NK man wins second straight New England Emmy for PSA | Arts & Living

NORTH KINGSTOWN, R.I. — For the second year in a row, cameraman, producer and North Kingstown resident David Zapatka found himself taking home a bit of gold (virtually) as him and his work team from Providence-based ad agency RDW Group of director Dante Bellini and cinematographer Eric Latek took home the New England Emmy for Best Public Service Announcement Single Spot for “Ghost in the Boneyard,” part of the Rhode Island Department of Transportation’s Ripple Effect project.

“When you start winning awards like this, it validates everything,” Zapatka said.

The PSA, which first began airing last summer and featured prominently across Rhode Island airwaves, including during the Super Bowl, features a young girl, wearing only one bright red shoe, walking slowly through a row of wrecked cars, each with a person standing by them. Suddenly, one of the wrecked cars is illuminated, and her other shoe is seen falling out of one of its doors, implying she has become another victim of a drunk driver, a ghost along with the others standing by their wrecked cars. The camera then focuses on the shoe before the words “Take the Keys. Ride Share. Drive Sober” flash across the screen, followed by the RIDOT logo.

The ad was shot last June at the Rhode Island State Police headquarters in North Scituate in an area called “The Boneyard,” where vehicles totaled in DUIs that are still part of active investigation are stored, meaning each car shown was part of a real accident.

In fact, the inspiration for the missing shoe came from one of those accidents.

Zapatka said Latek was taking pictures and videos of the different cars in the lot for the campaign when he came across one that had a single boot sitting in its back seat. 

“The next day, he went into the State Police headquarters with investigators who were looking at pictures from the actual crash and the autopsy and laying on the autopsy table was the other boot,” Zapatka said. “It was (from seeing) that haunting image that he went to (Bellini) and said ‘look, I have this idea, let’s try to work on this to bring to life the idea of the lost shoe.’” 

Filming for the ad had to take place at night to fit in with the haunting tone, with filming taking place between 7 p.m. and 11:30 p.m. and the scene was doused in water to add extra dramatic effects, something which as the producer Zapatka wanted to really get across to display the horrible ripple effect drunk driving has on the community.

“It really pulls at the heartstrings because it (shows) a nine-year-old girl walking through this haunting scene and you’re kind of a little bit confused at the beginning and then you realize ‘oh my goodness that’s her shoe in that drunk driving crash.’”

To add even more realness to the scene, the car itself was involved in a fatal DUI crash in which two young children were killed. 

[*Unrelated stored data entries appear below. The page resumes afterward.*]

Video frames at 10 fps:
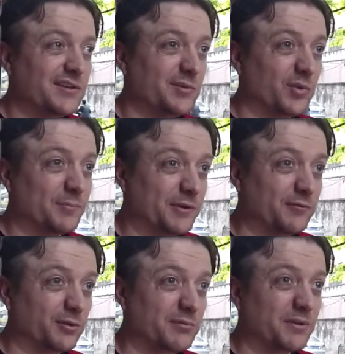You want to put
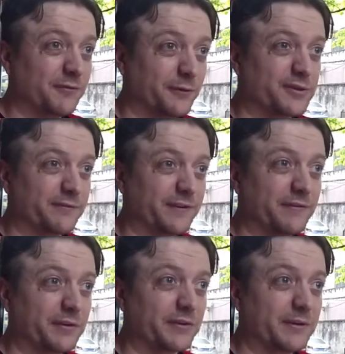really big Fortune
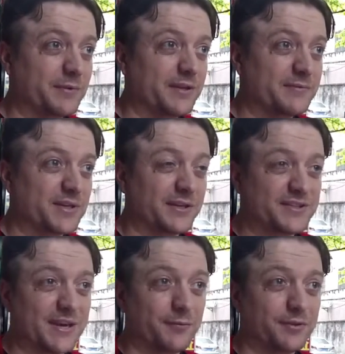500 company names on? I
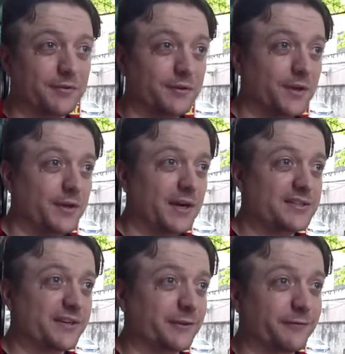
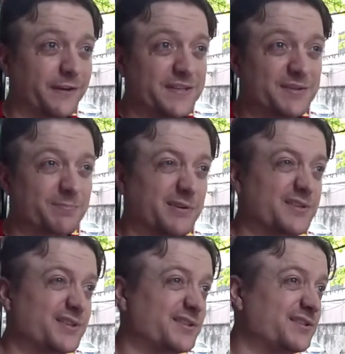taught their vice
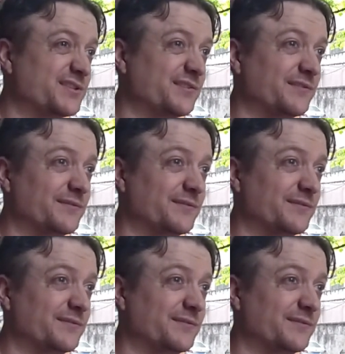presidents and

This was Zapatka’s second year running with the Ripple Effect program, having produced a series of ads in 2018 that featured family and friends of victims and state troopers talking about the tolls these crashes took on them. 

For Zapatka, a 40-year veteran of television production and four time New England Emmy winner, while he doesn’t like the reason why he has to make these ads, he’s proud of the impact they’re having and that people are taking notice.

“It’s sad that we have to make these kinds of commercials, but I think they have been very effective,” Zapatka said. “We’ve heard anecdotally of people in bars that have said ‘just think about the ripple effect.’ That gives you a sense of pride that the campaign is effective and winning the Emmy just validates that.”